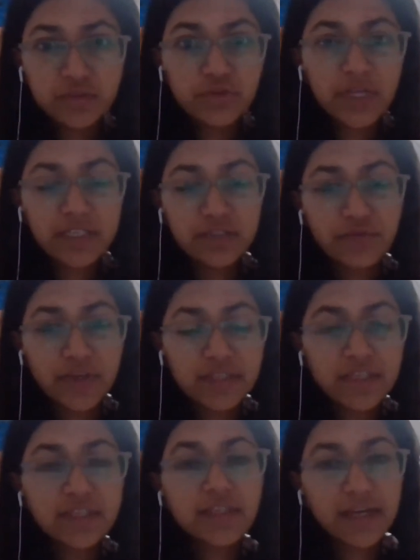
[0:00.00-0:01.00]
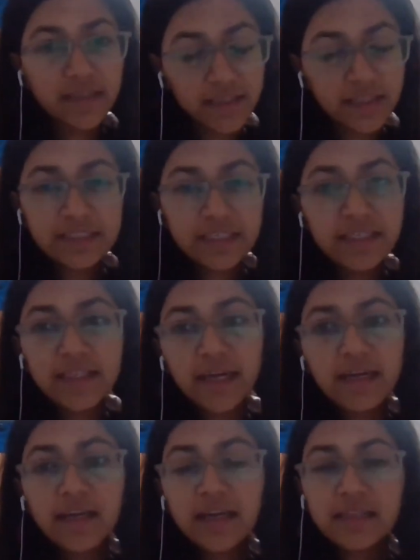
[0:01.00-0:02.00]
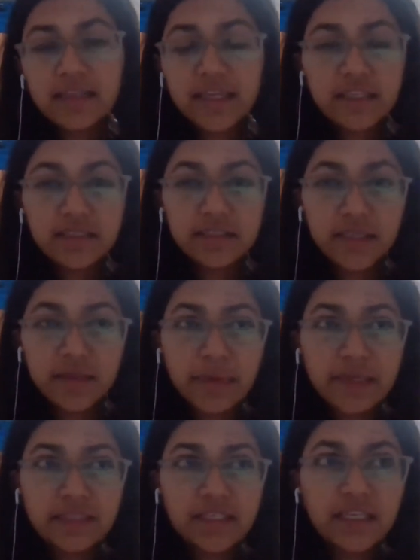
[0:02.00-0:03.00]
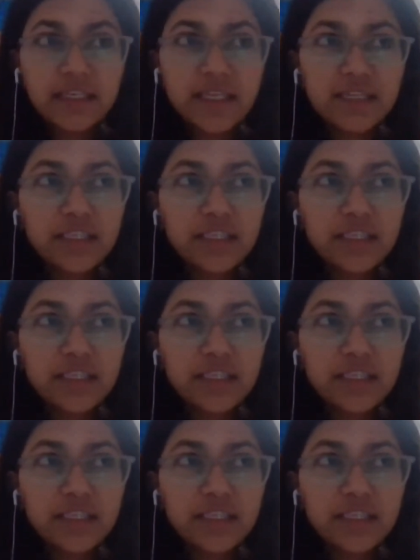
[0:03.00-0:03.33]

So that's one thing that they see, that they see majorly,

# # # #

▶ _WORK ITEM_
Exclude all images and restate the records above word for word.

▶ _FINISHED TASK_
[0:00.00-0:01.00]
[0:01.00-0:02.00]
[0:02.00-0:03.00]
[0:03.00-0:03.33]

So that's one thing that they see, that they see majorly,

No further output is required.